_ABOUT THIS EXERCISE:_ Please return each entry that follows exactly as written, and keep the pictures out.

(Saved entries)

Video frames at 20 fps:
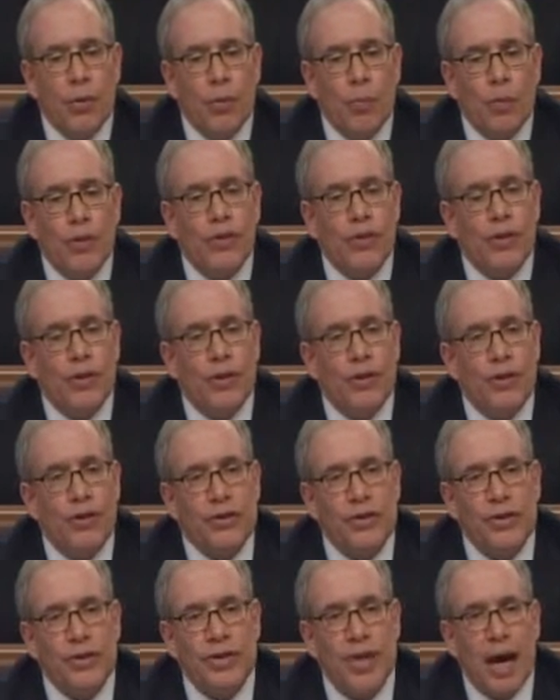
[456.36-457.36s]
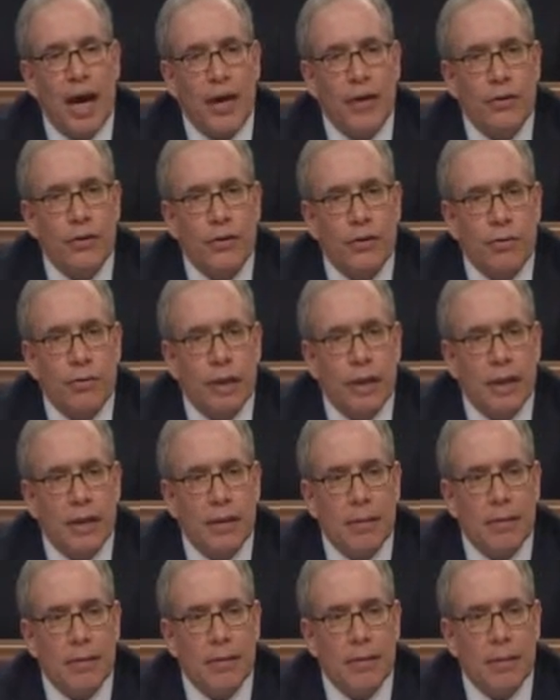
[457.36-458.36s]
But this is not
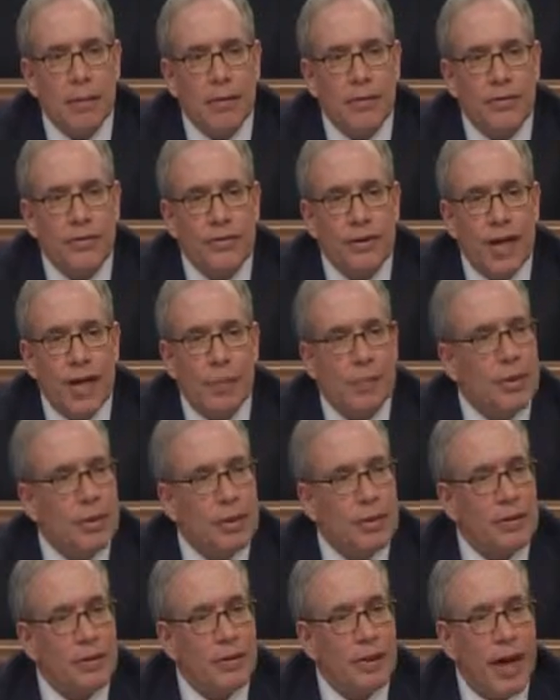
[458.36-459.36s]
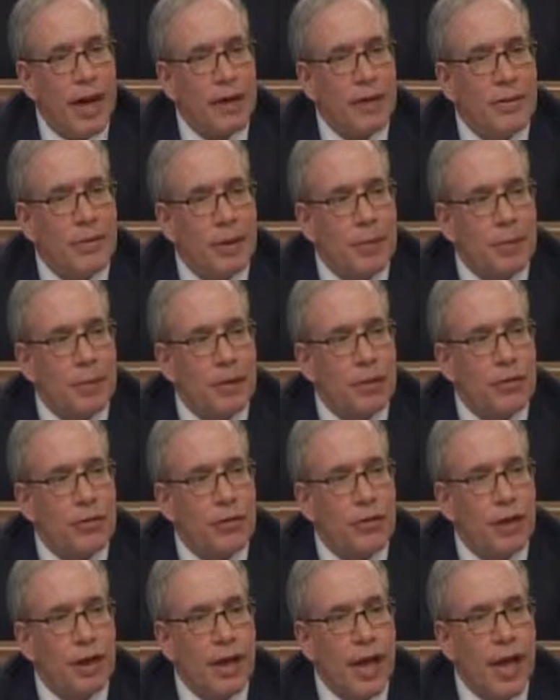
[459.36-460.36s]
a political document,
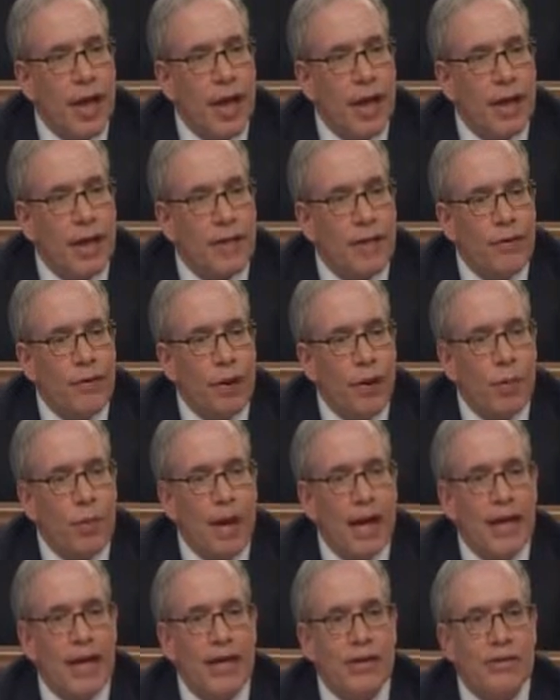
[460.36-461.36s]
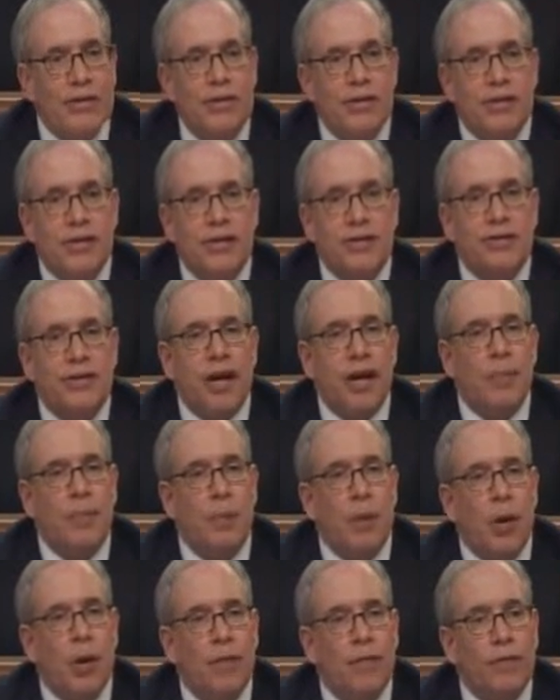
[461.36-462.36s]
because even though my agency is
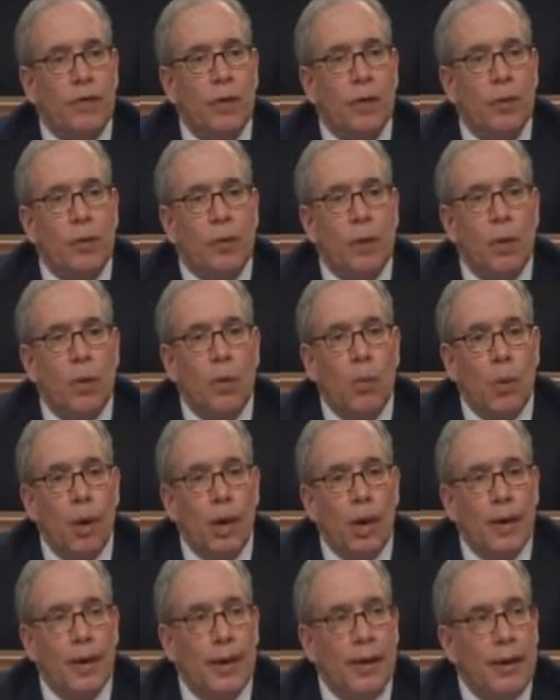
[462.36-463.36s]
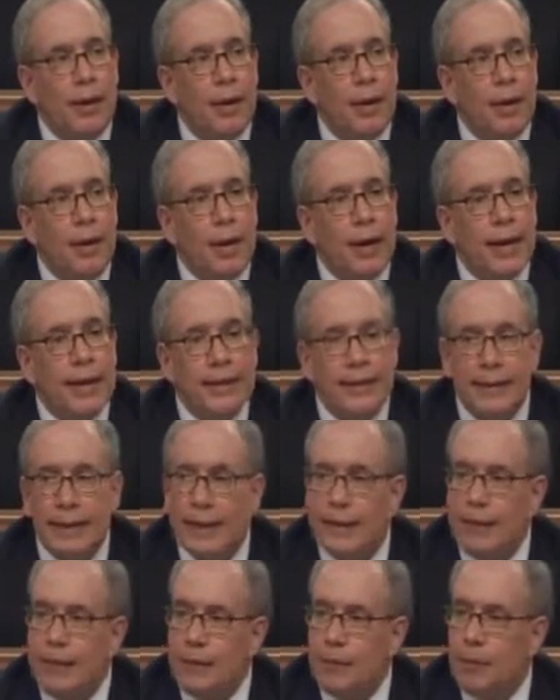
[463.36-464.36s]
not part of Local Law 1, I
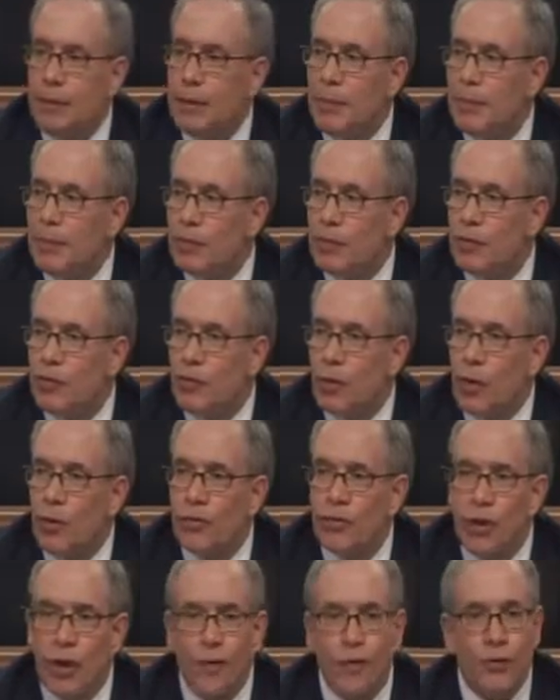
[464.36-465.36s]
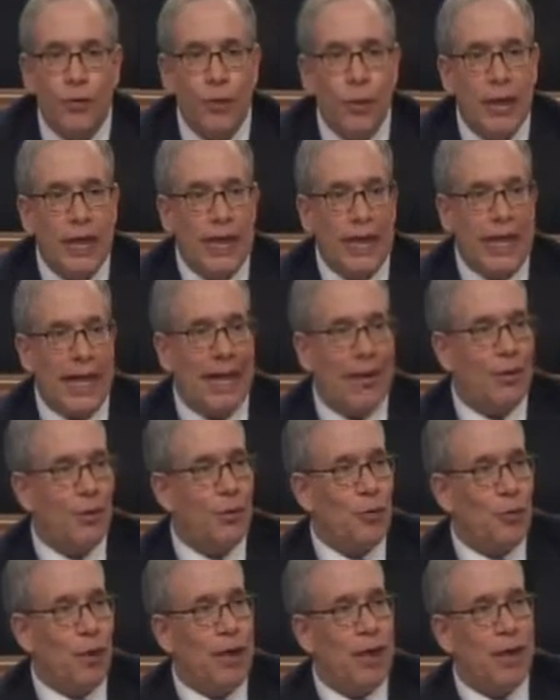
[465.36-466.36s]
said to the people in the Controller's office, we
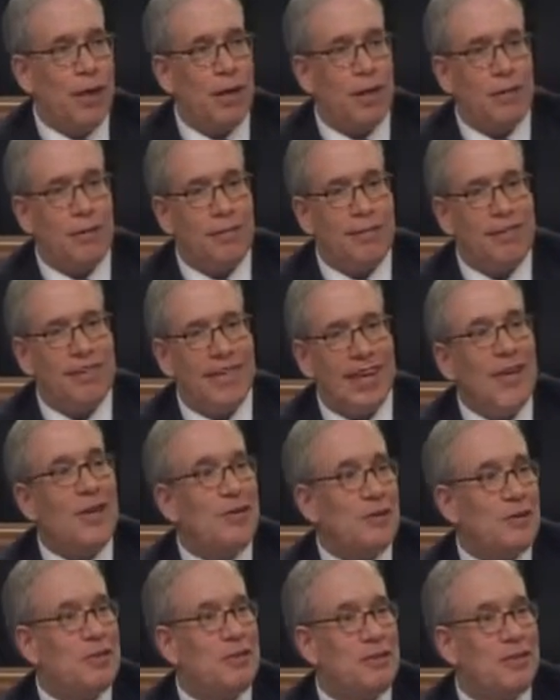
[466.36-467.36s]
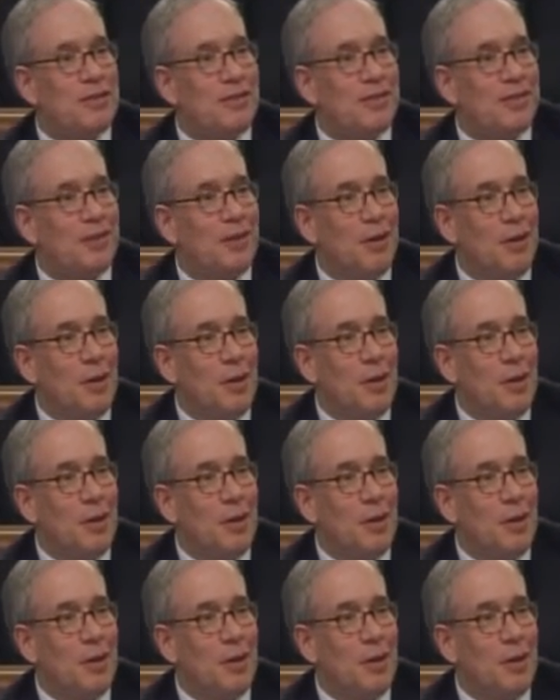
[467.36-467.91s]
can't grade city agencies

_FINISHED EXERCISE:_
Video frames at 20 fps:
[456.36-457.36s]
[457.36-458.36s]
But this is not
[458.36-459.36s]
[459.36-460.36s]
a political document,
[460.36-461.36s]
[461.36-462.36s]
because even though my agency is
[462.36-463.36s]
[463.36-464.36s]
not part of Local Law 1, I
[464.36-465.36s]
[465.36-466.36s]
said to the people in the Controller's office, we
[466.36-467.36s]
[467.36-467.91s]
can't grade city agencies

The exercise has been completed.